Her mother's story was a simple one. She worked for twenty years in a factory, mostly in shipping. The work was badly paid, but it seemed safe. Her husband was a warehouse manager. With his job he got a two-room company flat in a housing estate. They had two children.
The girl didn't know what more she could say about her mother. Sometimes on Sundays after lunch, when time allowed, they would go together to visit Grandma. On the train, her mother would unwrap sweet buns or breaded pork cutlets. Sometimes, in the evening, they would watch television together. The television set was so old that the picture was always fading. The father was seldom home; he spent his evenings in bars and would come back drunk, but he was kind, never shouted at anyone, and never beat them.
They didn't go on holidays. The children spent part of their vacation at a young pioneers camp, and part of it with their grandmother near the cement factory.
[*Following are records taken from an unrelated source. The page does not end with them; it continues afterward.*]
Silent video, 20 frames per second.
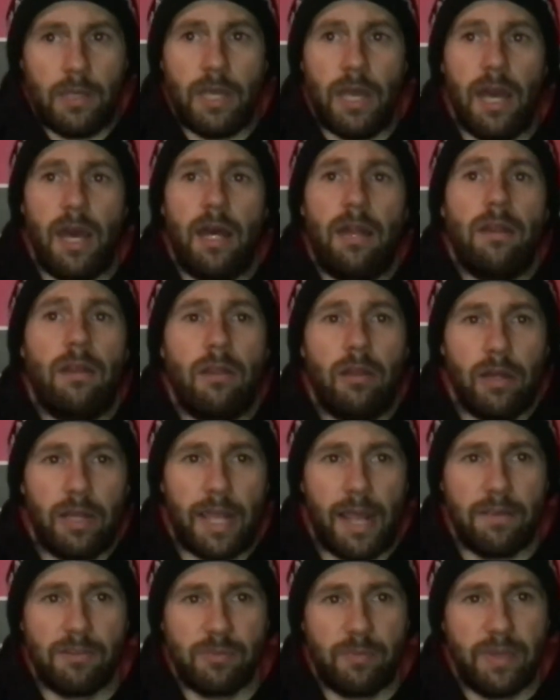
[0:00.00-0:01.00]
Yeah, a lot of
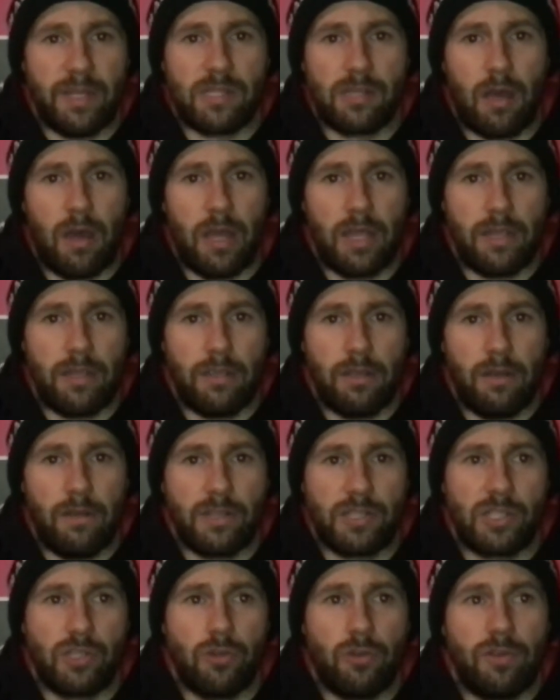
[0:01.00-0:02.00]
games have been tight. They're
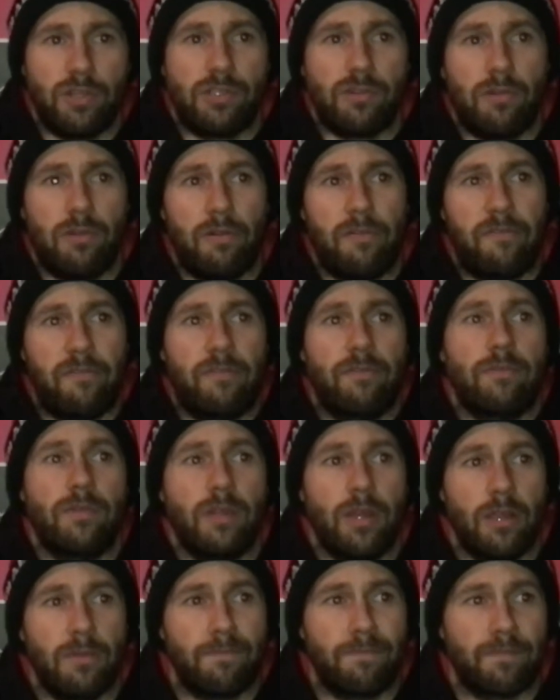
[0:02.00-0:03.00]
scoring sort of
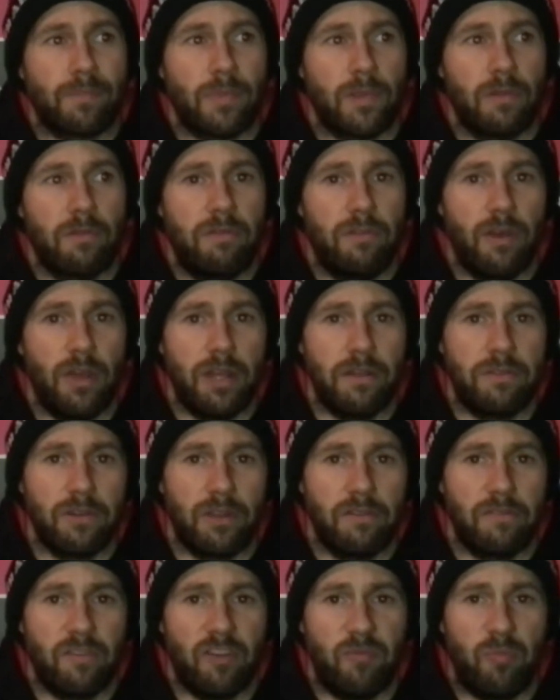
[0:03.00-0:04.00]
30,
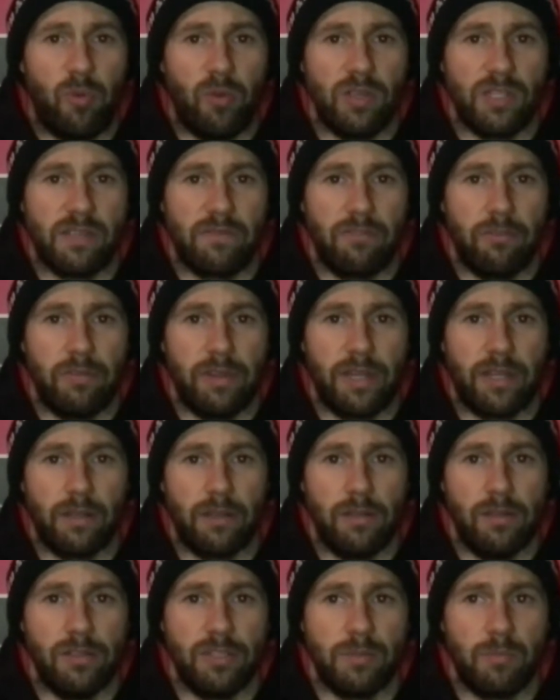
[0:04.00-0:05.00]
35 points every week
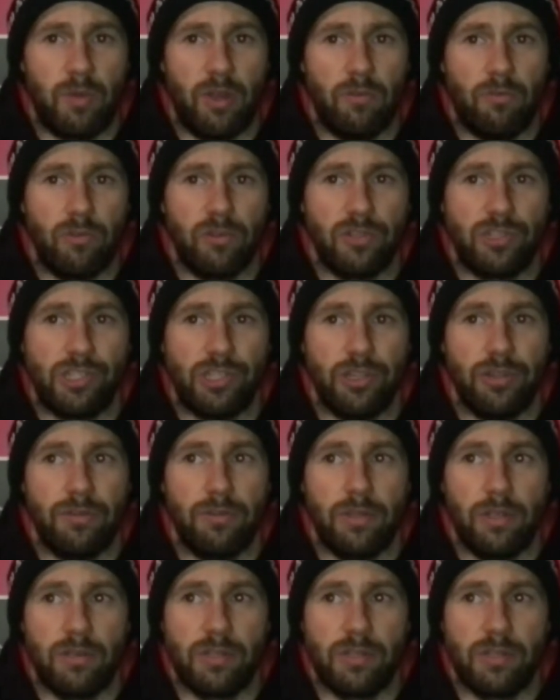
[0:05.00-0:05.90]
and losing by 1 or 2.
But the mother had promised that one day they would all go to the seaside together. She reckoned that when she went over to work in the aniline department, she could save up enough in two years to take the whole family to
Bulgaria. The father did not object; he never objected to anything. But several weeks before they were to go, he packed his things and moved in with some slut. The girl in the stationery shop was fourteen when this happened, her brother was ten. Their mother took them to Bulgaria all the same. There was numbing heat on the Golden Sands and crowds of people. Mother didn't know how to swim, so she lay on the beach and the first day got so badly burned that she cried for two nights in pain. On the third day they all got a bowel infection, and when they began to feel better, the weather changed and the sea became so rough no one was allowed to go in.
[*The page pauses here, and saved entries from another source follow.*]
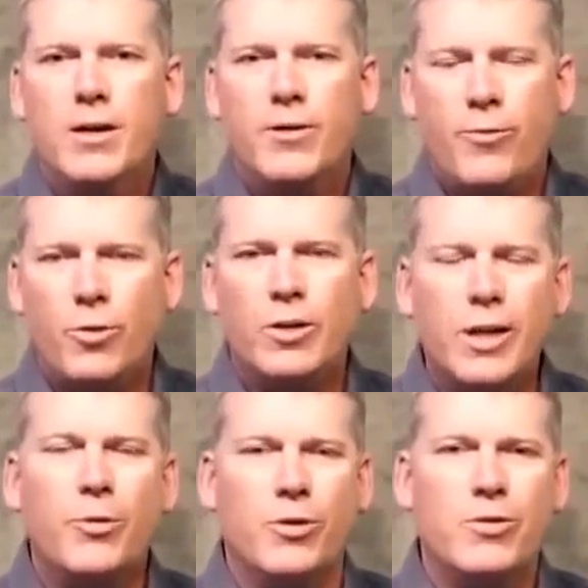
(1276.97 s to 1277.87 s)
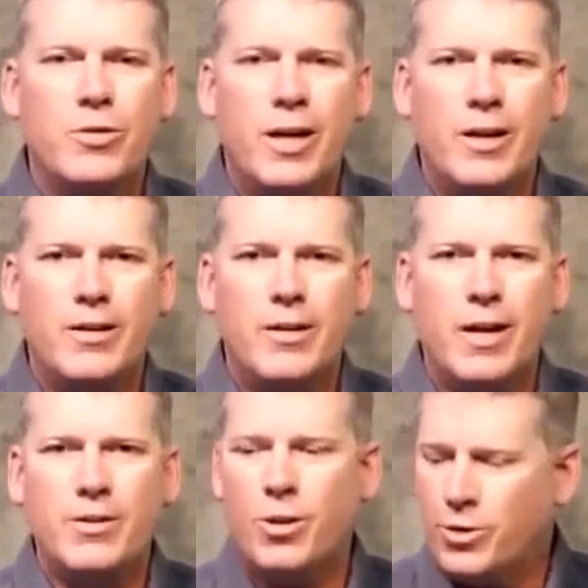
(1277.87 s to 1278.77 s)
for liberals
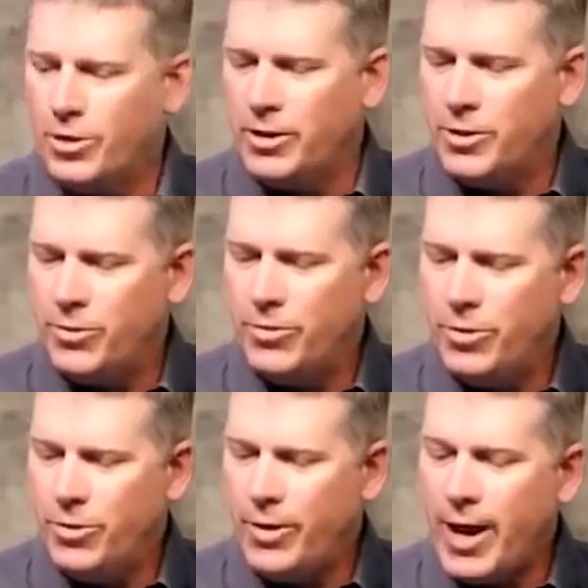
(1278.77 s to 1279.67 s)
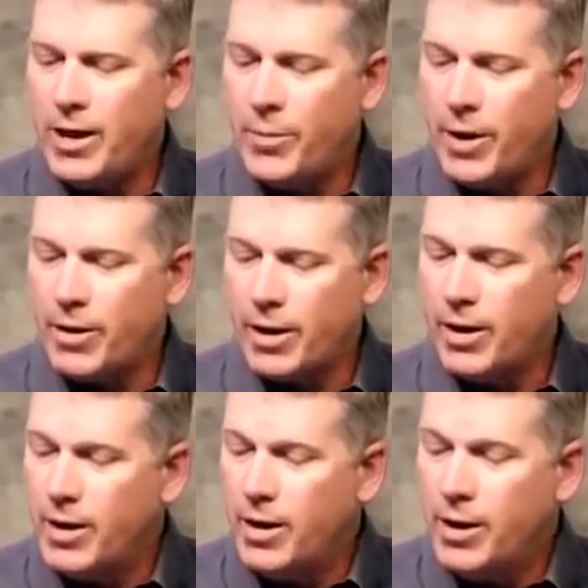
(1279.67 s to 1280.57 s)
and socialists who hate America.
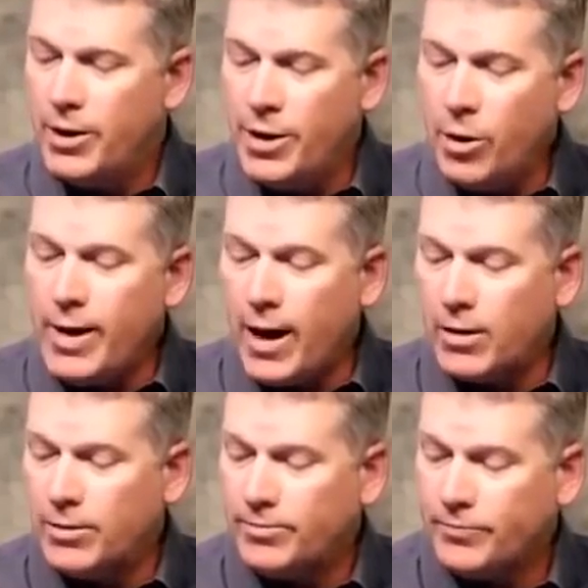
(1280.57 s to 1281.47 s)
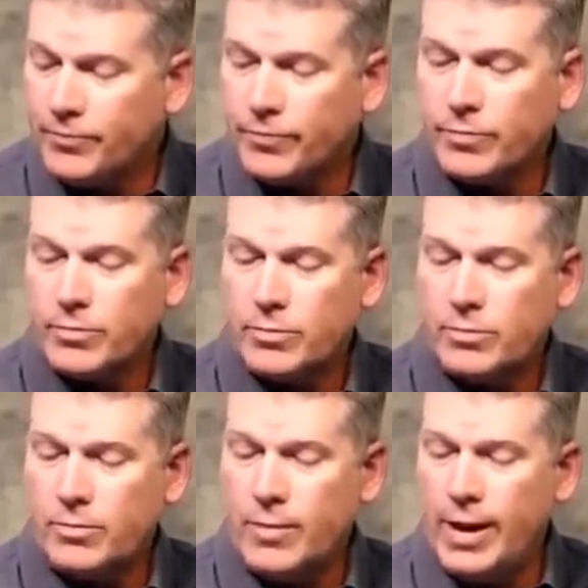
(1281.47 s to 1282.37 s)
No doubt.
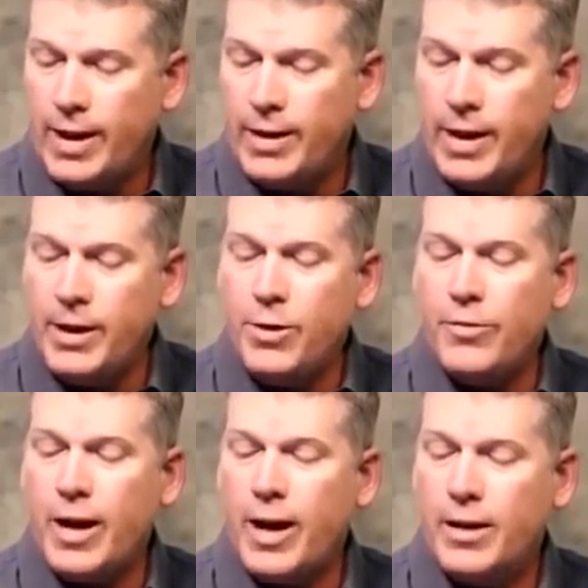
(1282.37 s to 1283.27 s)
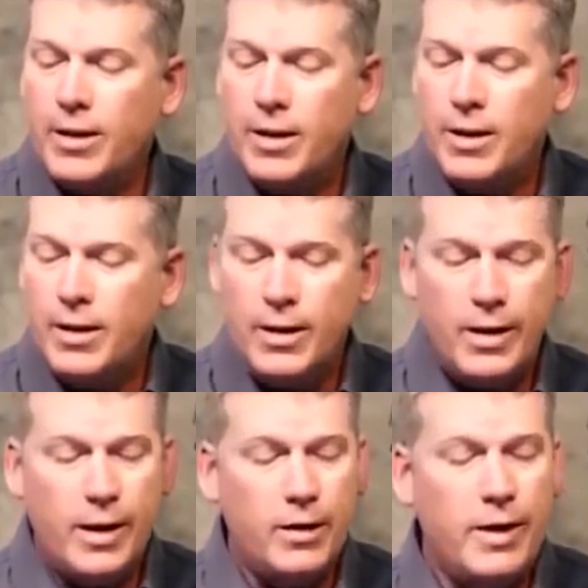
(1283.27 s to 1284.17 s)
And then you've got
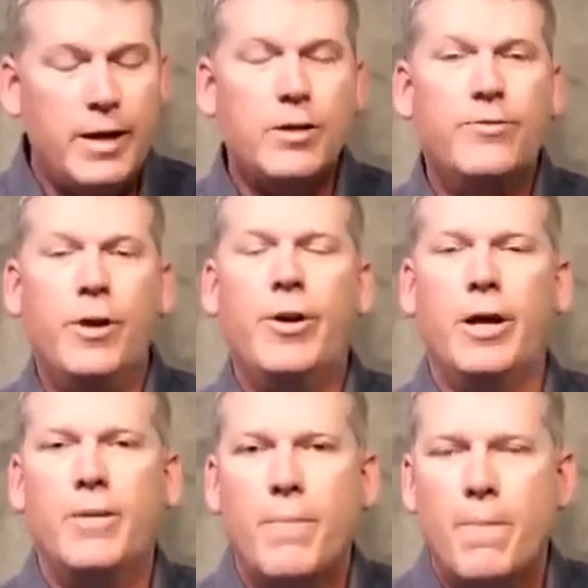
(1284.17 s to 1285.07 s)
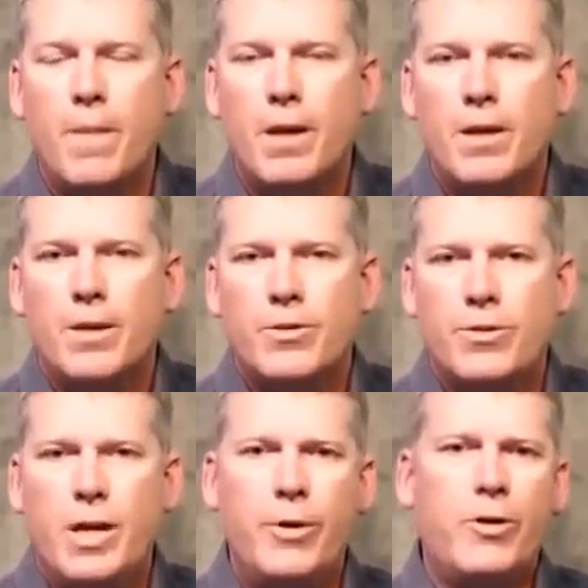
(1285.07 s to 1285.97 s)
illegal voting. So
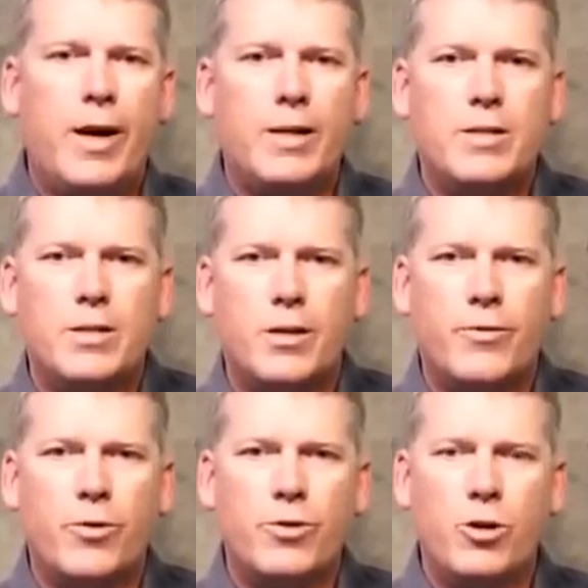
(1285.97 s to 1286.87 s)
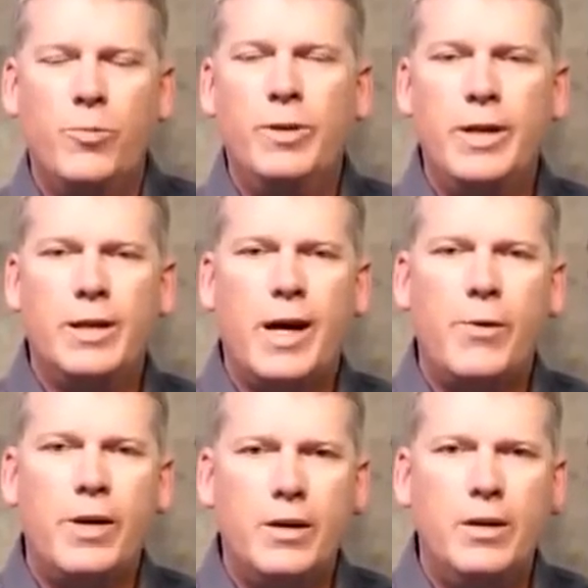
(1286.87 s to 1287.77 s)
Democrats are, of course, openly
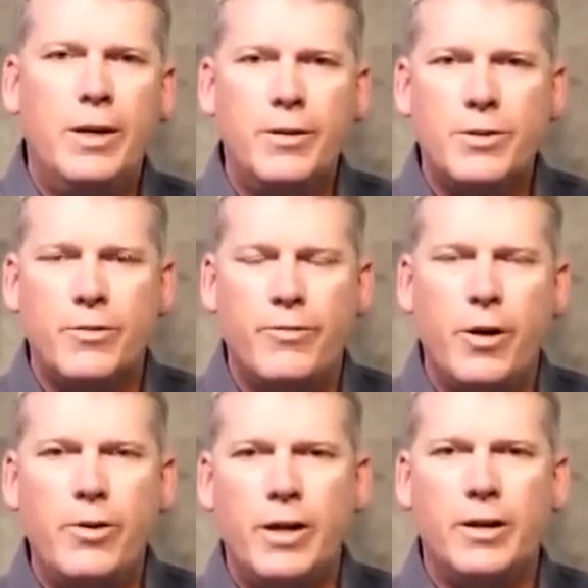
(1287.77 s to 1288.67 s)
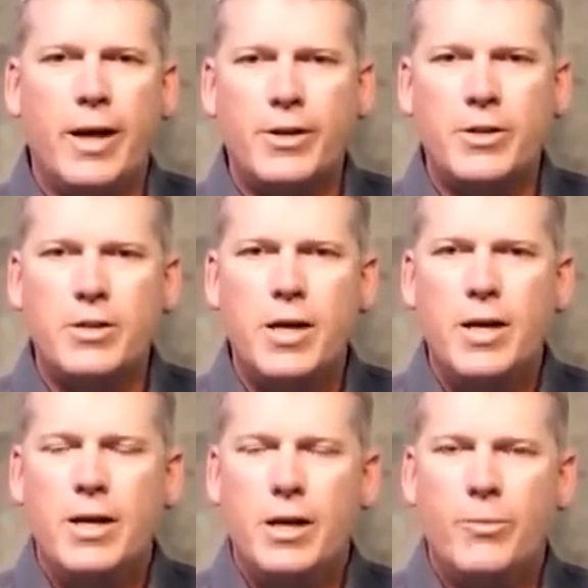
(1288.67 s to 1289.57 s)
allowing illegals to vote in elections
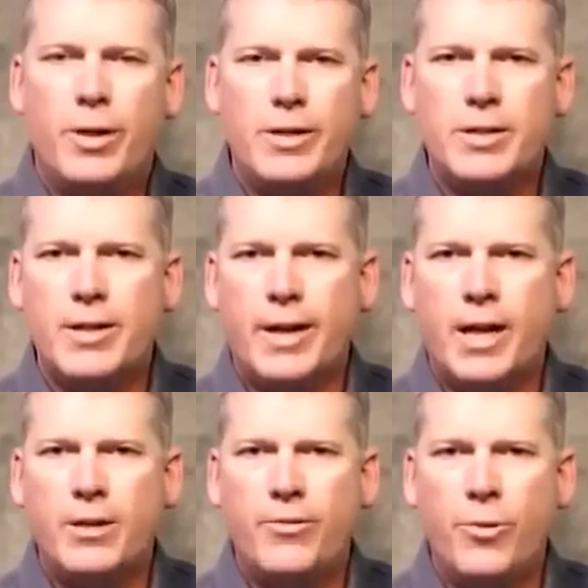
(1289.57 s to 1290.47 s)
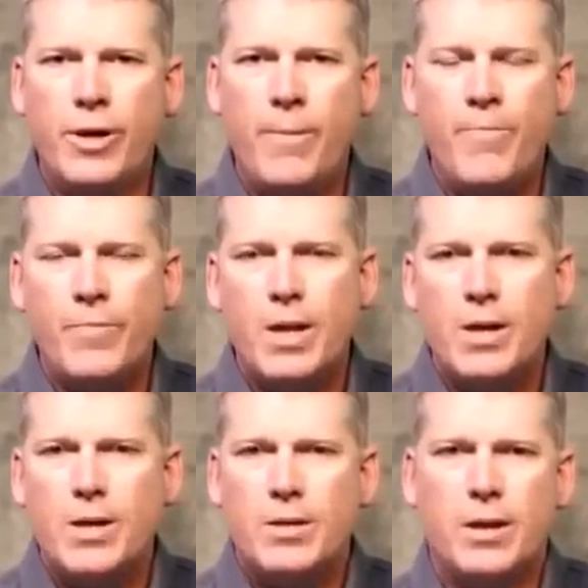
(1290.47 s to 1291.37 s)
in places like California.
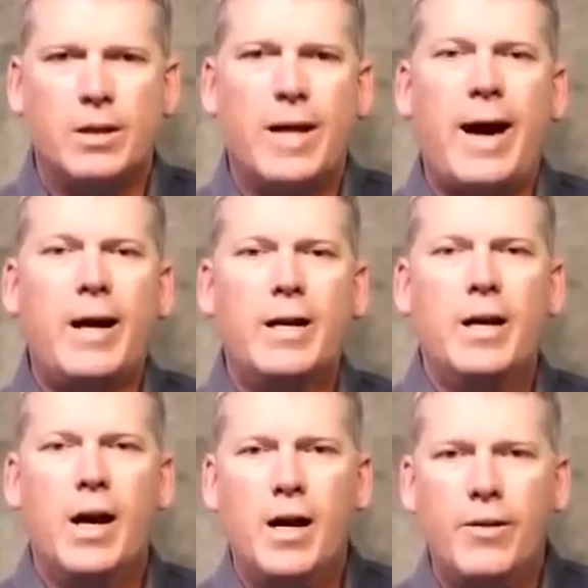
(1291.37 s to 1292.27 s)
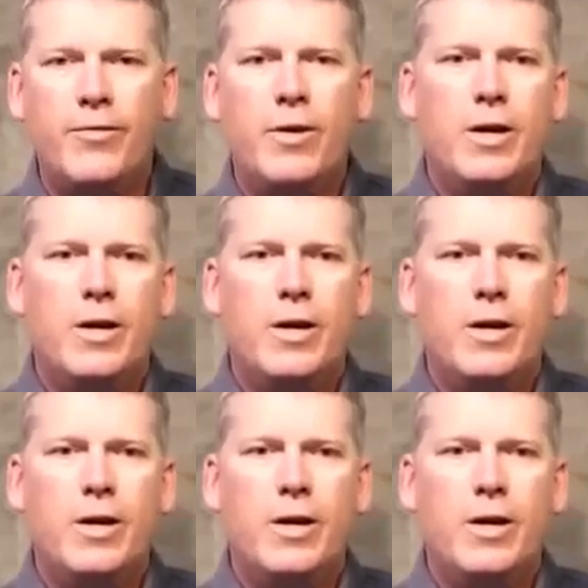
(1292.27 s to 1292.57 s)
The lack of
So the mother went for a walk, at least, along the beach. She saw an enormous white bird she didn't know the name of. It hovered just above the waves, and it even landed on the crest of one wave as though it were the deck of a ship. The mother stared at it transfixed, then ran for the children. But by the time they had come back to the sea, the remarkable bird was gone.
The mother worked in the aniline department for another three years, then went back to shipping. Last year she had begun to pass blood, but she told no one about it, and was afraid to see a doctor. Just ten weeks ago they had taken her to the hospital, and by that time, it was too late for a cure.
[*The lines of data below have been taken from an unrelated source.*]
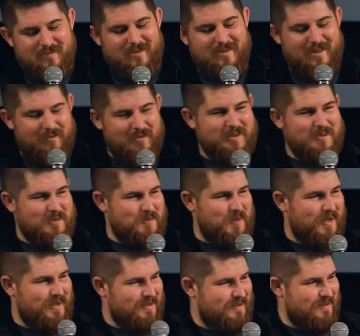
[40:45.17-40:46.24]
just give us some
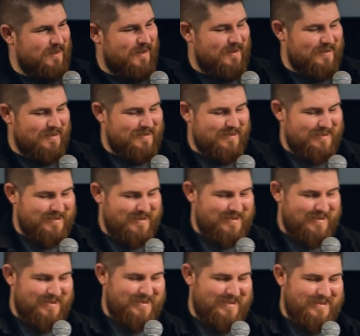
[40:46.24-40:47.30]
space, okay?
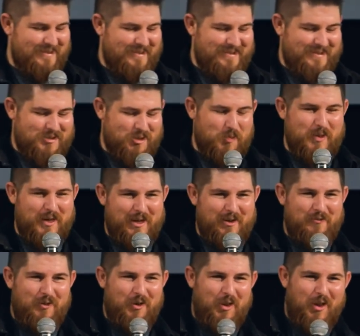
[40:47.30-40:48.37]
She'll be
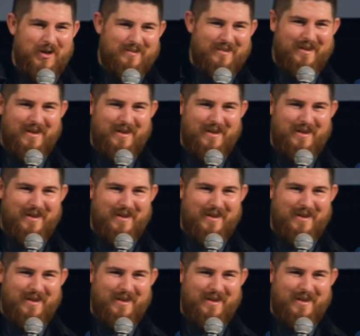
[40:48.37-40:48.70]
here for a long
The girl had been to visit her mother three times during that period. On the third visit, her mother didn't recognize her. She'd been given morphine. Her eyes were tightly closed, her breathing slow and laboured. But the girl thought that she was smiling, and perhaps she really was. Perhaps she felt herself slipping away from suffering, or perhaps she had already glimpsed something that none of
us will see in this world. Perhaps it was some extraterrestrial being; perhaps it was that enormous white bird. The mother died that night and the hospital notified the girl by telegram. The funeral was tomorrow, at home and then in the cemetery just past the cement works. The dust doesn't bother the dead, though the flowers turn grey and have to be replaced frequently.